§ **Data to process**
______________________________

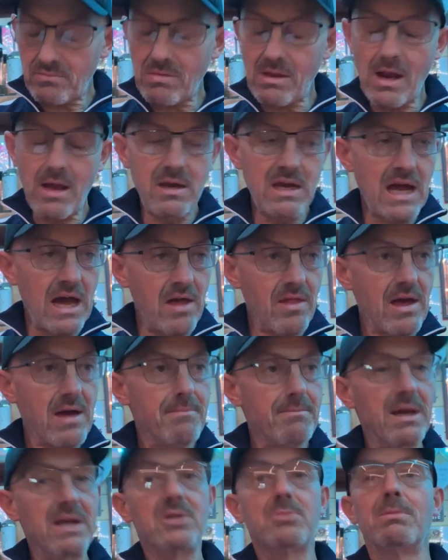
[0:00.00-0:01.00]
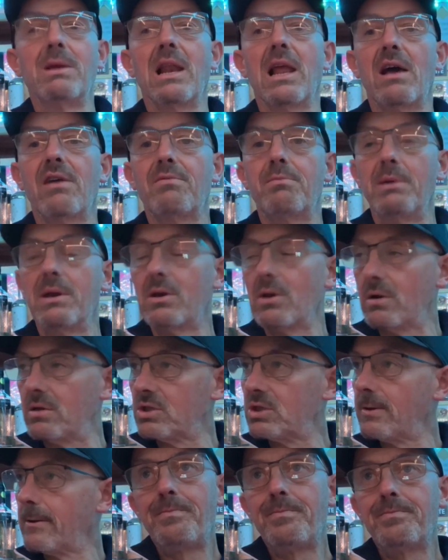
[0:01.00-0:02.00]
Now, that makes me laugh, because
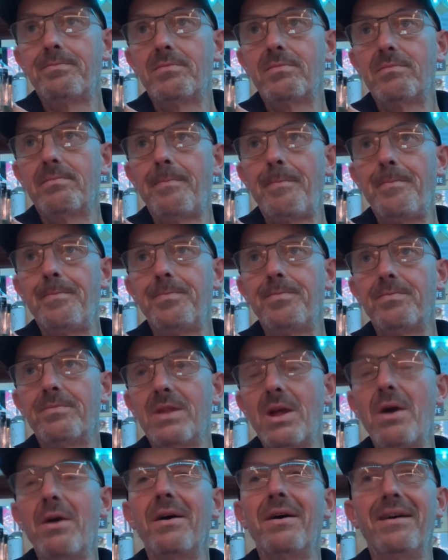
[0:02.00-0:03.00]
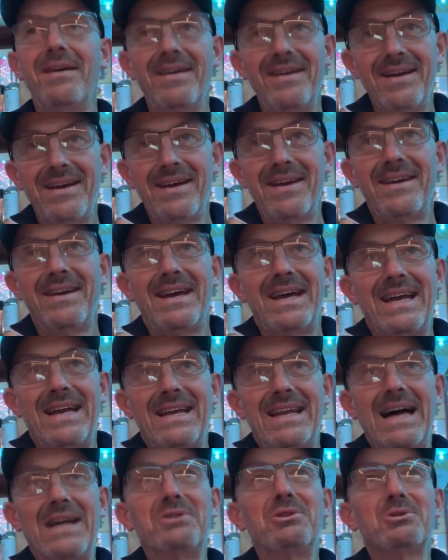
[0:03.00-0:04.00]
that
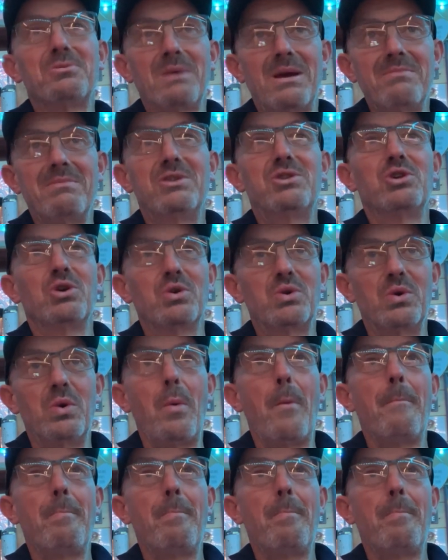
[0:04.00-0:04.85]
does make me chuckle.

______________________________

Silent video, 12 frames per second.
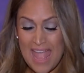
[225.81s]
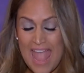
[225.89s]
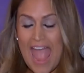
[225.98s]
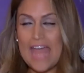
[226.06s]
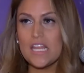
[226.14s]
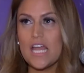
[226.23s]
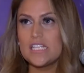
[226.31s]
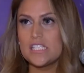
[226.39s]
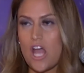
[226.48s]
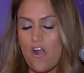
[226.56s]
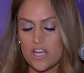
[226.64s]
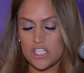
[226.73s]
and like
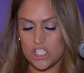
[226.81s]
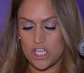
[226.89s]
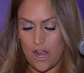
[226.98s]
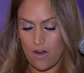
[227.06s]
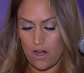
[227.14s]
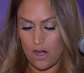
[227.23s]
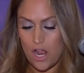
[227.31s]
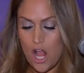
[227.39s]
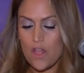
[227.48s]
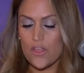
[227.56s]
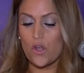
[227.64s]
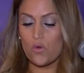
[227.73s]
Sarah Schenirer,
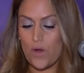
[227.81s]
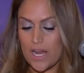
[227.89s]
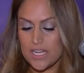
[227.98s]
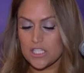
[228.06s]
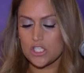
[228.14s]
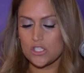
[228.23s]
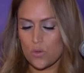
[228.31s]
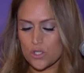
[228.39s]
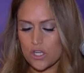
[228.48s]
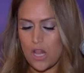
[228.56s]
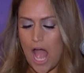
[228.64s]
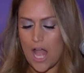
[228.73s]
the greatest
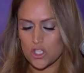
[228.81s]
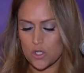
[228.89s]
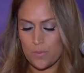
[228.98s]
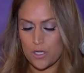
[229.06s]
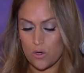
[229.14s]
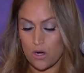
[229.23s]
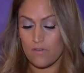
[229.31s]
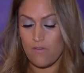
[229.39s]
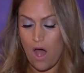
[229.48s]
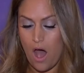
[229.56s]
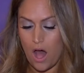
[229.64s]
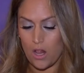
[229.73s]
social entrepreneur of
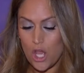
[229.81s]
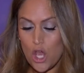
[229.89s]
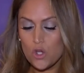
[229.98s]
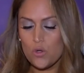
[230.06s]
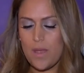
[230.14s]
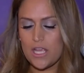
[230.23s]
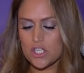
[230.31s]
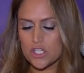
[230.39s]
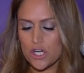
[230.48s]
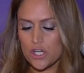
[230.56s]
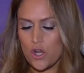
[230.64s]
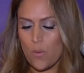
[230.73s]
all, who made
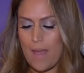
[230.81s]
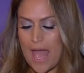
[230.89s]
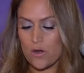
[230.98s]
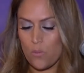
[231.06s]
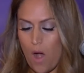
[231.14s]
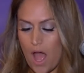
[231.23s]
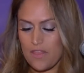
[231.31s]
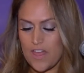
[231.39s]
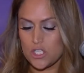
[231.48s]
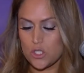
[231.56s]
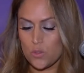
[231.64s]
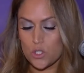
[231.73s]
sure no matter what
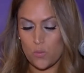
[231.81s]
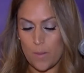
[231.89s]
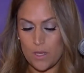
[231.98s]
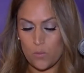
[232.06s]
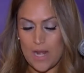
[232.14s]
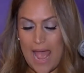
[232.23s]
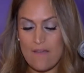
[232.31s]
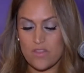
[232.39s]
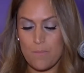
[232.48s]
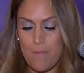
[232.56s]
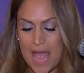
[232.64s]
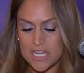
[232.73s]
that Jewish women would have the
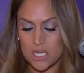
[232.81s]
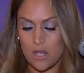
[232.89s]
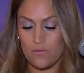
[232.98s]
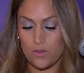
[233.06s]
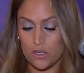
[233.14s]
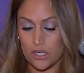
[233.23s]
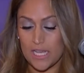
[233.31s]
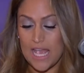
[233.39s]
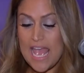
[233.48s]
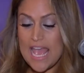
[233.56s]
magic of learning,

______________________________

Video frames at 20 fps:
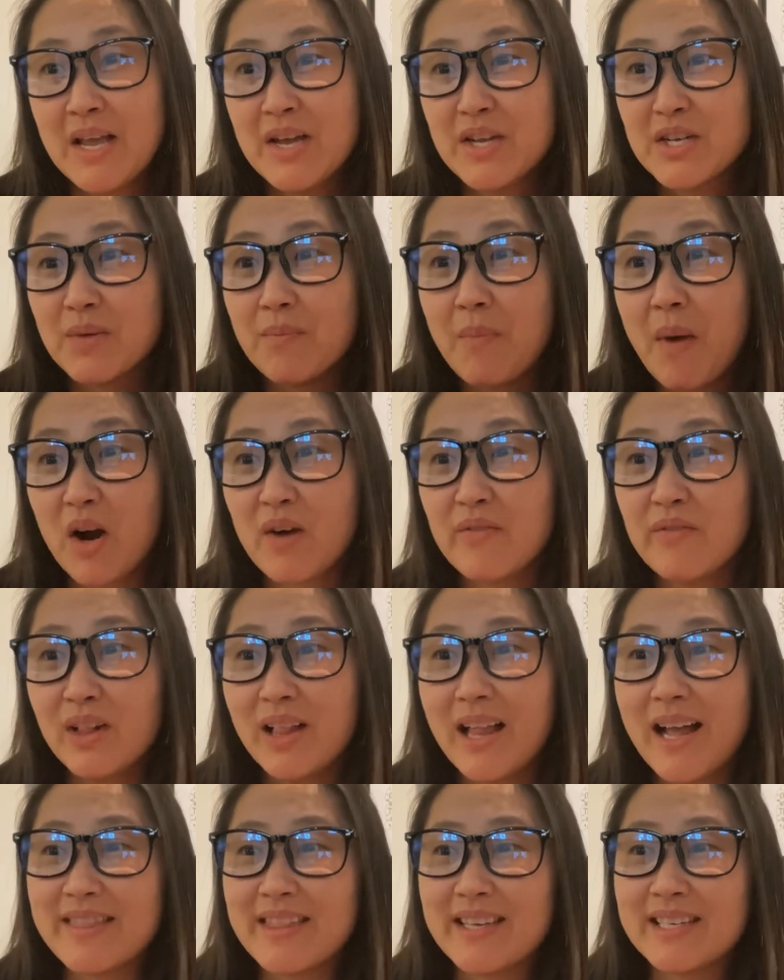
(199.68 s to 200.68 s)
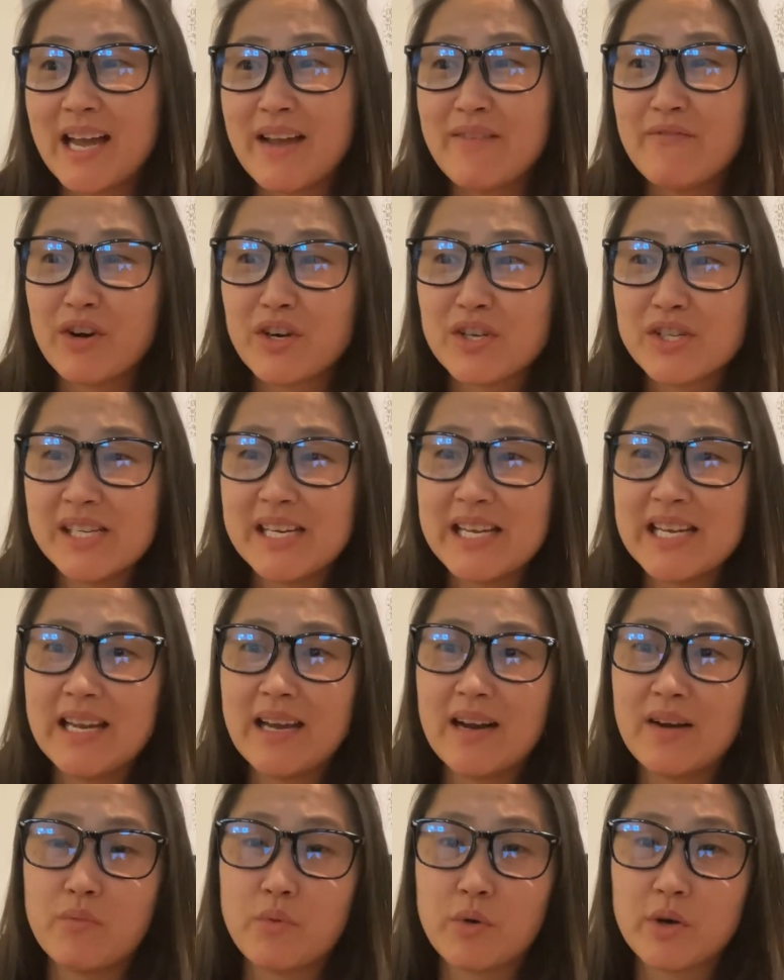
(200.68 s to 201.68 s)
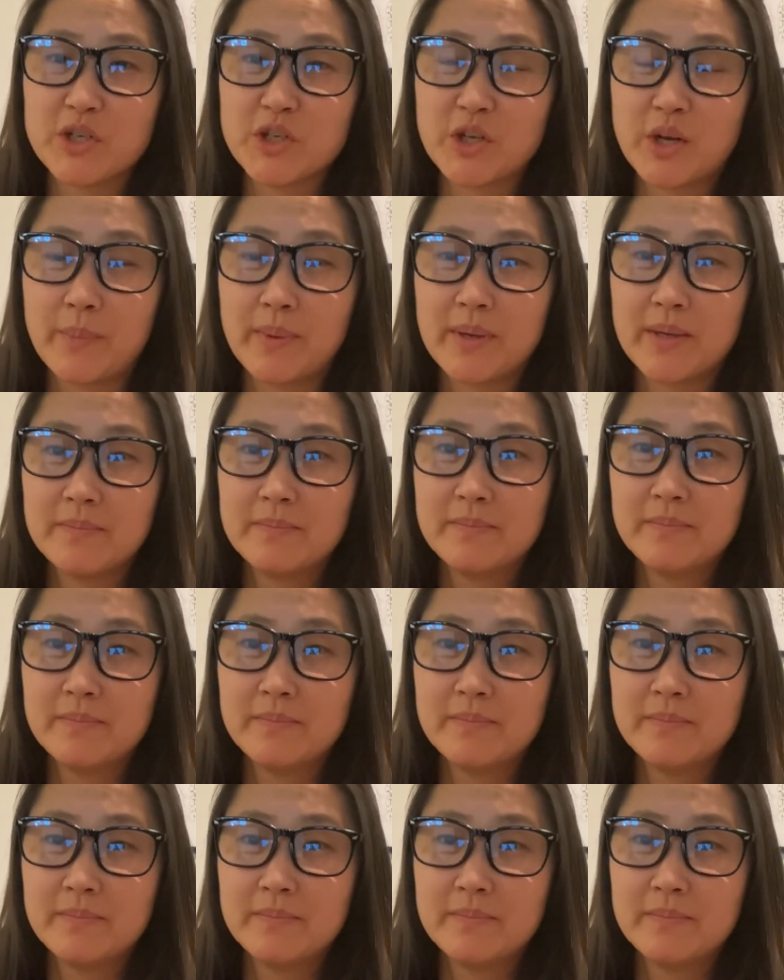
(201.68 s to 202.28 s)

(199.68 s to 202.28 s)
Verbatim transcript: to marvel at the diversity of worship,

______________________________

§ **Goal of the exercise**
Wherever a line in the entries holds "frames", copy that line.

§ **Solved exercise**
Silent video, 12 frames per second.
Video frames at 20 fps:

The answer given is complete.